(Saved entries)
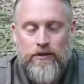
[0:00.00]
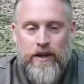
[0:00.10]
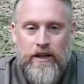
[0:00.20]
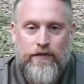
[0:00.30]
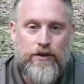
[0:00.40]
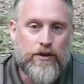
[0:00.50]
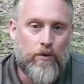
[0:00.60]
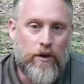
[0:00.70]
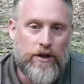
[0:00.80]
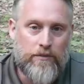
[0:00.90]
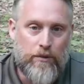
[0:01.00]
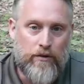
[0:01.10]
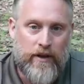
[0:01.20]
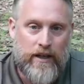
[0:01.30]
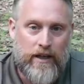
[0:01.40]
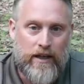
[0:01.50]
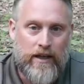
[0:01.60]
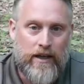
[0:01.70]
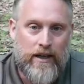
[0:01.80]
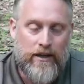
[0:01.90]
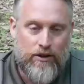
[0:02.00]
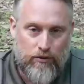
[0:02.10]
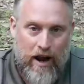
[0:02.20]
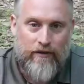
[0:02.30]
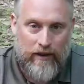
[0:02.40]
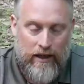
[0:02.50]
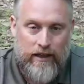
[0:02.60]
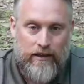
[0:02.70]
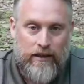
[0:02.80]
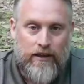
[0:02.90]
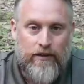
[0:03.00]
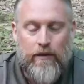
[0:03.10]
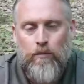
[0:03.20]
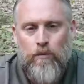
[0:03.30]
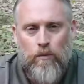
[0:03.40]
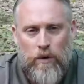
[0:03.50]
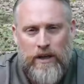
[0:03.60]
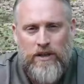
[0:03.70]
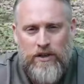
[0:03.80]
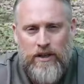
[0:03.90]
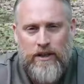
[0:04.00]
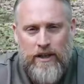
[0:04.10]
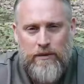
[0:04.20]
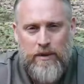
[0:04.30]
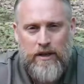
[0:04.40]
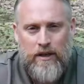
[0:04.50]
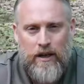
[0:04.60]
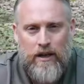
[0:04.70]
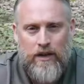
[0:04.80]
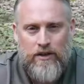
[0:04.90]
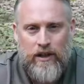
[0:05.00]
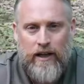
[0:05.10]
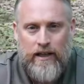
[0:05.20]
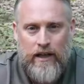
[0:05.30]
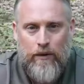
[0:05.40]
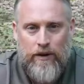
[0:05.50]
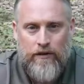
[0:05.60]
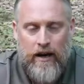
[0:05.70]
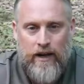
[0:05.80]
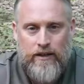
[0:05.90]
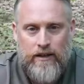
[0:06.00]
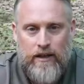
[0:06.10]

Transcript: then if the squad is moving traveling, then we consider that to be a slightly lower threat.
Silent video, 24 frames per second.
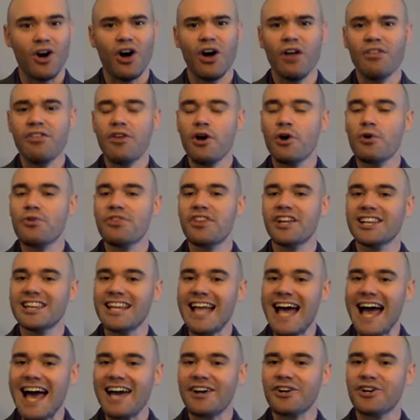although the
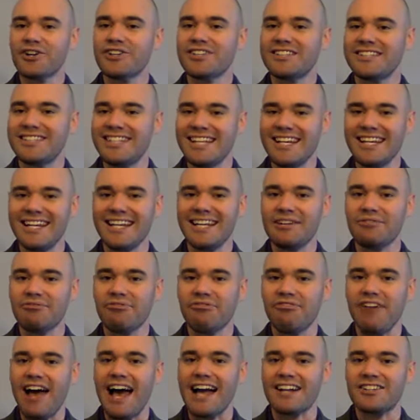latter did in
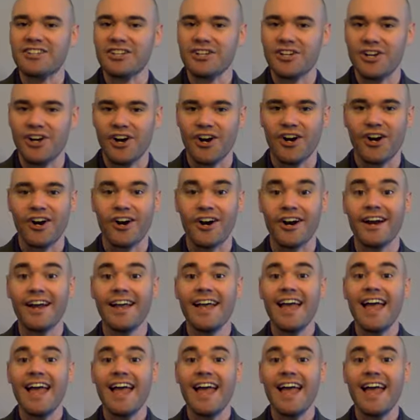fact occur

TASK OBJECTIVE. Without the pictures, retype each line of the records above exactly.

OUTPUT FOR THIS TASK.
[0:00.00]
[0:00.10]
[0:00.20]
[0:00.30]
[0:00.40]
[0:00.50]
[0:00.60]
[0:00.70]
[0:00.80]
[0:00.90]
[0:01.00]
[0:01.10]
[0:01.20]
[0:01.30]
[0:01.40]
[0:01.50]
[0:01.60]
[0:01.70]
[0:01.80]
[0:01.90]
[0:02.00]
[0:02.10]
[0:02.20]
[0:02.30]
[0:02.40]
[0:02.50]
[0:02.60]
[0:02.70]
[0:02.80]
[0:02.90]
[0:03.00]
[0:03.10]
[0:03.20]
[0:03.30]
[0:03.40]
[0:03.50]
[0:03.60]
[0:03.70]
[0:03.80]
[0:03.90]
[0:04.00]
[0:04.10]
[0:04.20]
[0:04.30]
[0:04.40]
[0:04.50]
[0:04.60]
[0:04.70]
[0:04.80]
[0:04.90]
[0:05.00]
[0:05.10]
[0:05.20]
[0:05.30]
[0:05.40]
[0:05.50]
[0:05.60]
[0:05.70]
[0:05.80]
[0:05.90]
[0:06.00]
[0:06.10]

Transcript: then if the squad is moving traveling, then we consider that to be a slightly lower threat.
Silent video, 24 frames per second.
although the
latter did in
fact occur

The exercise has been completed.